▸ **GIVEN INFORMATION**:

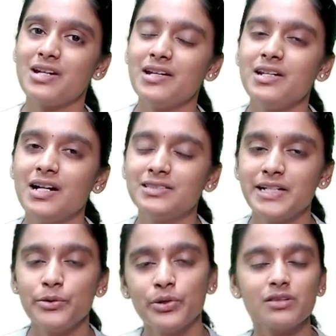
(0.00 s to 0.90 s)
ஸ்டடிட்
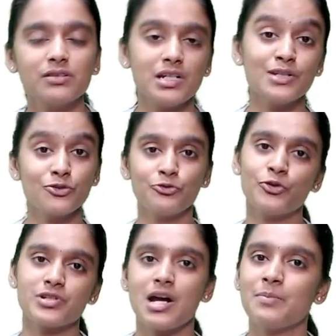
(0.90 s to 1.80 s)
ஆல்ரெடி ஒரு த்ரீ டு
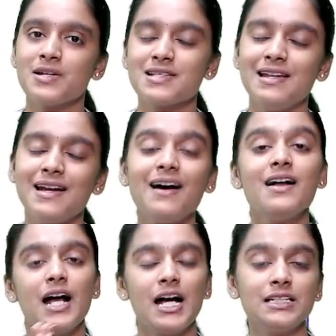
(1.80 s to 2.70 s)
ஃபோர் சாப்டர்ஸ் இல்லையா
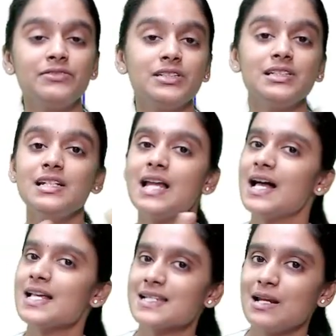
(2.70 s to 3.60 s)
அது வந்து
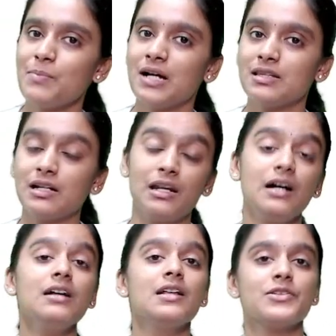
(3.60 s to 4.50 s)
லாஸ்ட்ல
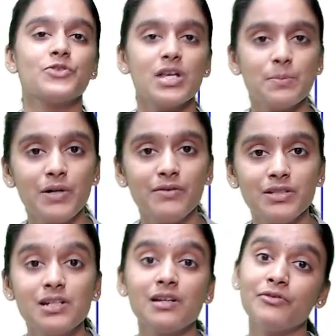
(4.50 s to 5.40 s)
பார்த்துக்கலாம் ஸோ இப்போ
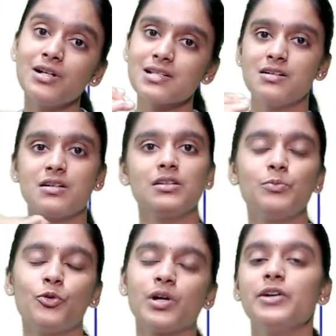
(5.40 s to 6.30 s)
வந்து ரிவர்ஸ்ல இருந்து
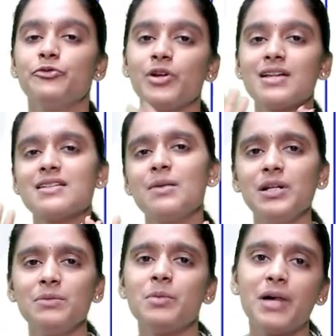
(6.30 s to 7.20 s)
போங்க ஃபார்
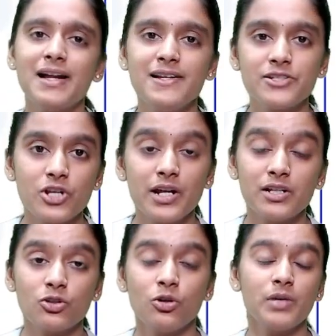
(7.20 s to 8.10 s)
எக்ஸாம்பிள் இப்போ பயாலஜியை
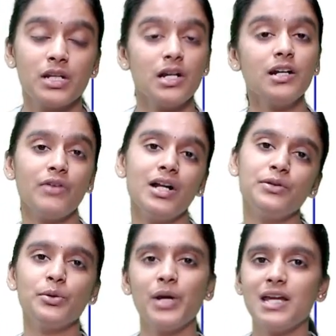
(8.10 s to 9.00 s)
எடுத்தோம் அப்படின்னா
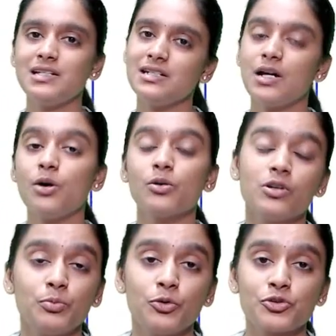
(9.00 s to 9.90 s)
டுவெல் டு எயிட்டீன் தான்
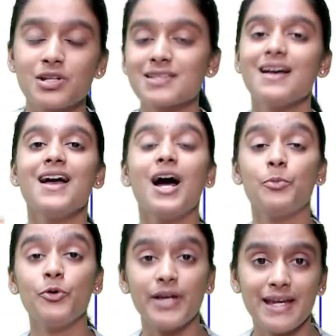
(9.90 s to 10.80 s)
உங்களோட போர்ஷன்ஸ்
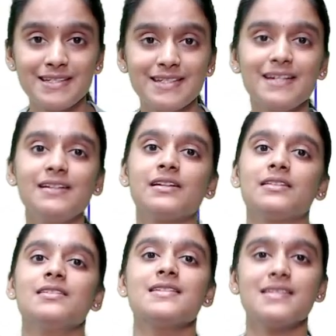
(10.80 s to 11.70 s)
அப்போ எயிட்டீன்ல
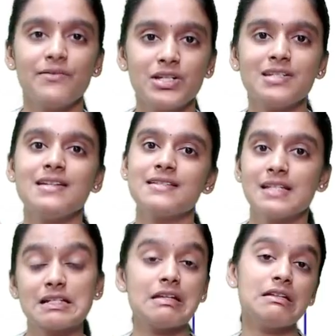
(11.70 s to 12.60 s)
இருந்து செவன்டீன்
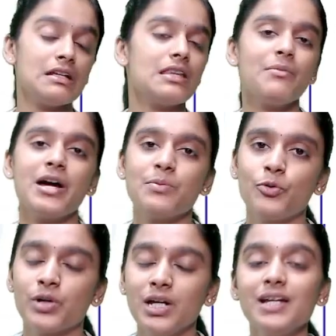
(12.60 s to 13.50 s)
சிக்ஸ்டீன் இந்த மாதிரி
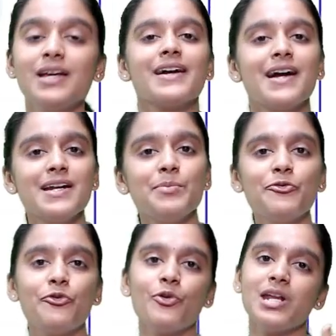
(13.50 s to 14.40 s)
போங்க
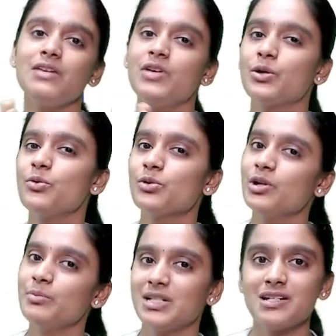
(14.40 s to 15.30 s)
கண்டிப்பா ஃபோர்டீன் வரைக்கும்
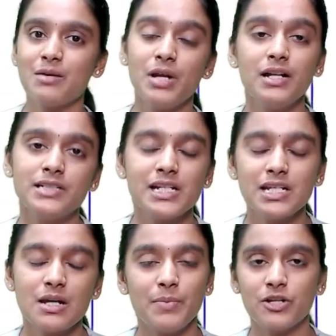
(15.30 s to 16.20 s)
உங்களோட மிட் டேர்ம்ல ஆல்ரெடி
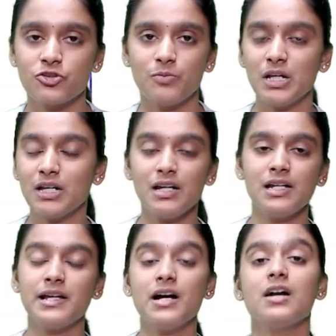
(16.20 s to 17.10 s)
நீங்க படிச்சிருக்கீங்க படிச்சிருப்பீங்க
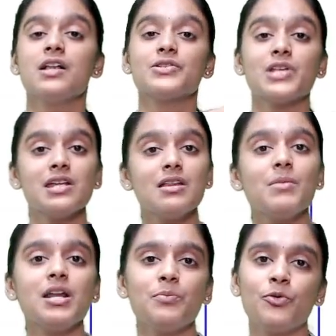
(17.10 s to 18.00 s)
இல்லையா ஸோ இந்த
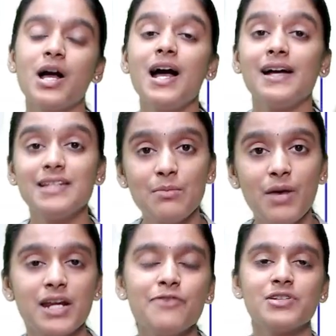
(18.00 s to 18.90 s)
மாதிரி போங்க அதே
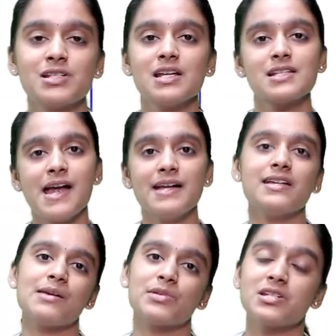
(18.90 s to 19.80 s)
மாதிரி ஃபிசிக்ஸ்
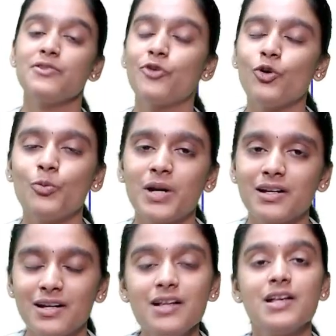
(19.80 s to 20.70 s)
அண்ட் கெமிஸ்ட்ரி ஃபாலோ
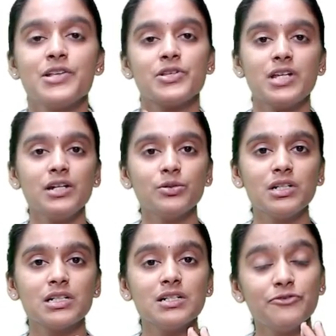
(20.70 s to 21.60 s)
பண்ணுங்க ஸோ தட்
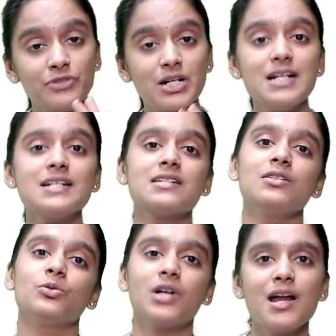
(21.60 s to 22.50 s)
உங்களுக்கு ஃபர்ஸ்ட்
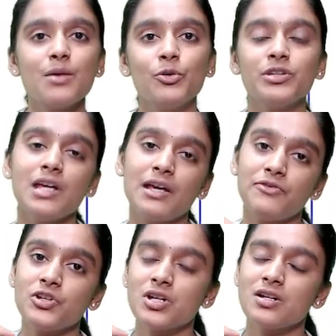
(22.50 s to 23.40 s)
உட்காரும் போது
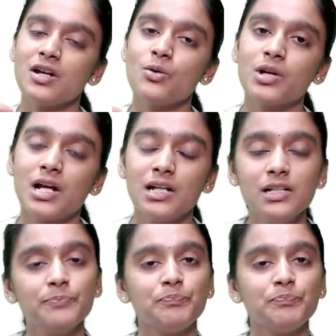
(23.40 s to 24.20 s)
எஃபிஷியண்ட்டாக உங்களால்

▸ **ASSIGNED TASK**: Could the data above be repeated exactly, with every picture dropped?

▸ **WRITTEN SOLUTION**:
(0.00 s to 0.90 s)
ஸ்டடிட்
(0.90 s to 1.80 s)
ஆல்ரெடி ஒரு த்ரீ டு
(1.80 s to 2.70 s)
ஃபோர் சாப்டர்ஸ் இல்லையா
(2.70 s to 3.60 s)
அது வந்து
(3.60 s to 4.50 s)
லாஸ்ட்ல
(4.50 s to 5.40 s)
பார்த்துக்கலாம் ஸோ இப்போ
(5.40 s to 6.30 s)
வந்து ரிவர்ஸ்ல இருந்து
(6.30 s to 7.20 s)
போங்க ஃபார்
(7.20 s to 8.10 s)
எக்ஸாம்பிள் இப்போ பயாலஜியை
(8.10 s to 9.00 s)
எடுத்தோம் அப்படின்னா
(9.00 s to 9.90 s)
டுவெல் டு எயிட்டீன் தான்
(9.90 s to 10.80 s)
உங்களோட போர்ஷன்ஸ்
(10.80 s to 11.70 s)
அப்போ எயிட்டீன்ல
(11.70 s to 12.60 s)
இருந்து செவன்டீன்
(12.60 s to 13.50 s)
சிக்ஸ்டீன் இந்த மாதிரி
(13.50 s to 14.40 s)
போங்க
(14.40 s to 15.30 s)
கண்டிப்பா ஃபோர்டீன் வரைக்கும்
(15.30 s to 16.20 s)
உங்களோட மிட் டேர்ம்ல ஆல்ரெடி
(16.20 s to 17.10 s)
நீங்க படிச்சிருக்கீங்க படிச்சிருப்பீங்க
(17.10 s to 18.00 s)
இல்லையா ஸோ இந்த
(18.00 s to 18.90 s)
மாதிரி போங்க அதே
(18.90 s to 19.80 s)
மாதிரி ஃபிசிக்ஸ்
(19.80 s to 20.70 s)
அண்ட் கெமிஸ்ட்ரி ஃபாலோ
(20.70 s to 21.60 s)
பண்ணுங்க ஸோ தட்
(21.60 s to 22.50 s)
உங்களுக்கு ஃபர்ஸ்ட்
(22.50 s to 23.40 s)
உட்காரும் போது
(23.40 s to 24.20 s)
எஃபிஷியண்ட்டாக உங்களால்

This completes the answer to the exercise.